Enhancing reliability in AI inference services: An empirical study on real production incidents
Abstract
Hyperscale large language model (LLM) inference places extraordinary demands on cloud systems, where even brief failures can translate into significant user and business impact. To better understand and mitigate these risks, we present one of the first provider-internal, practice-based analysis of LLM inference incidents. We developed a taxonomy and methodology grounded in a year of operational experience, validating it on 156 high-severity incidents, and conducted a focused quantitative study of Apr-Jun 2025 to ensure recency and relevance. Our approach achieves high labeling consistency (Cohen's K ~0.89), identifies dominant failure modes (in our dataset ~60% inference engine failures, within that category ~40% timeouts), and surfaces mitigation levers (~74% auto-detected; ~28% required hotfix).

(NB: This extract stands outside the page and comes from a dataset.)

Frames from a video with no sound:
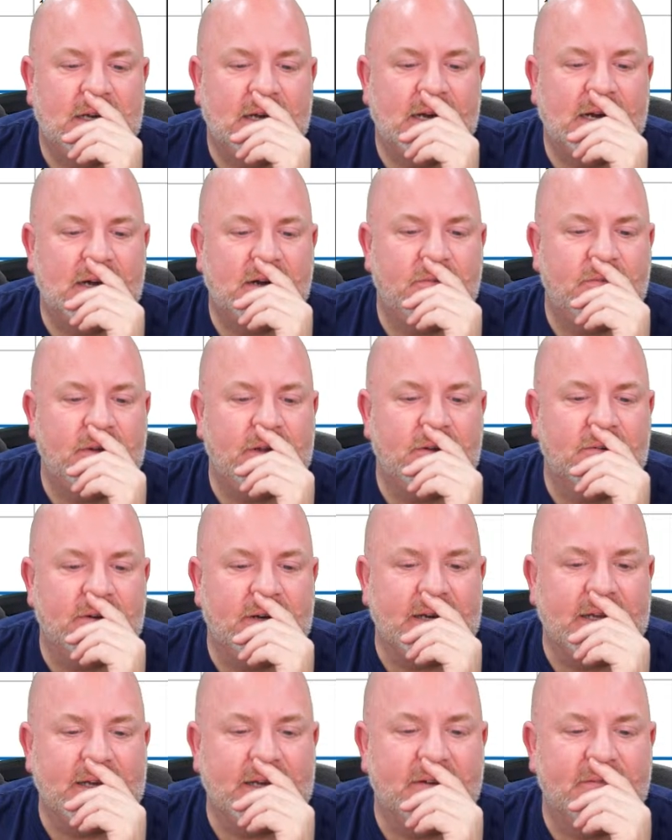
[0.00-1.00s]
are we going
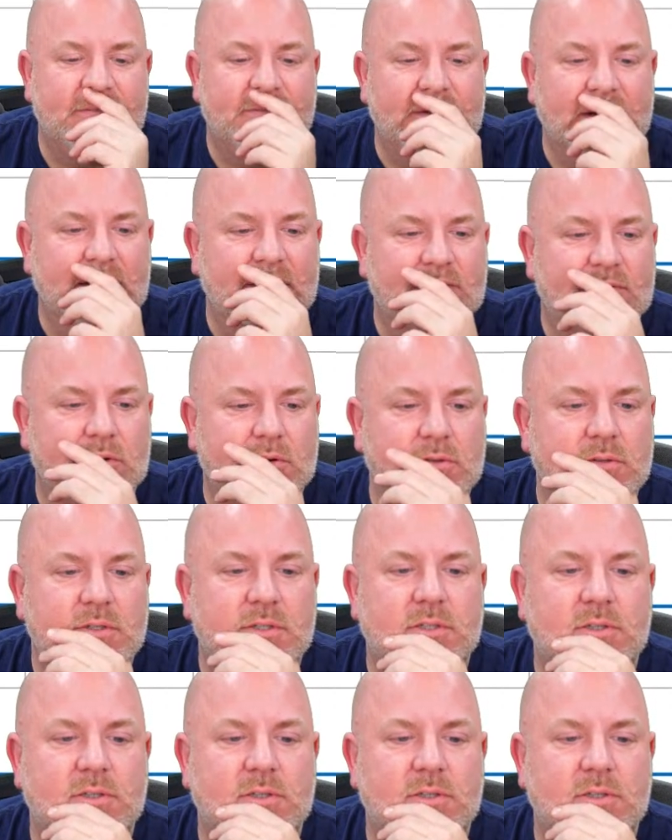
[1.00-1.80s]
to get 5 volts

Beyond hotfixes, many incidents were mitigated via traffic routing, node rebalancing, or capacity increase policies, indicating further automation opportunities. We also show how the taxonomy guided targeted strategies such as connection liveness, GPU capacity-aware routing, and per-endpoint isolation and reduced incident impact and accelerated recovery. Finally, we contribute a practitioner-oriented adoption checklist that enables others to replicate our taxonomy, analysis, and automation opportunities in their own systems. This study demonstrates how systematic, empirically grounded analysis of inference operations can drive more reliable and cost-efficient LLM serving at scale.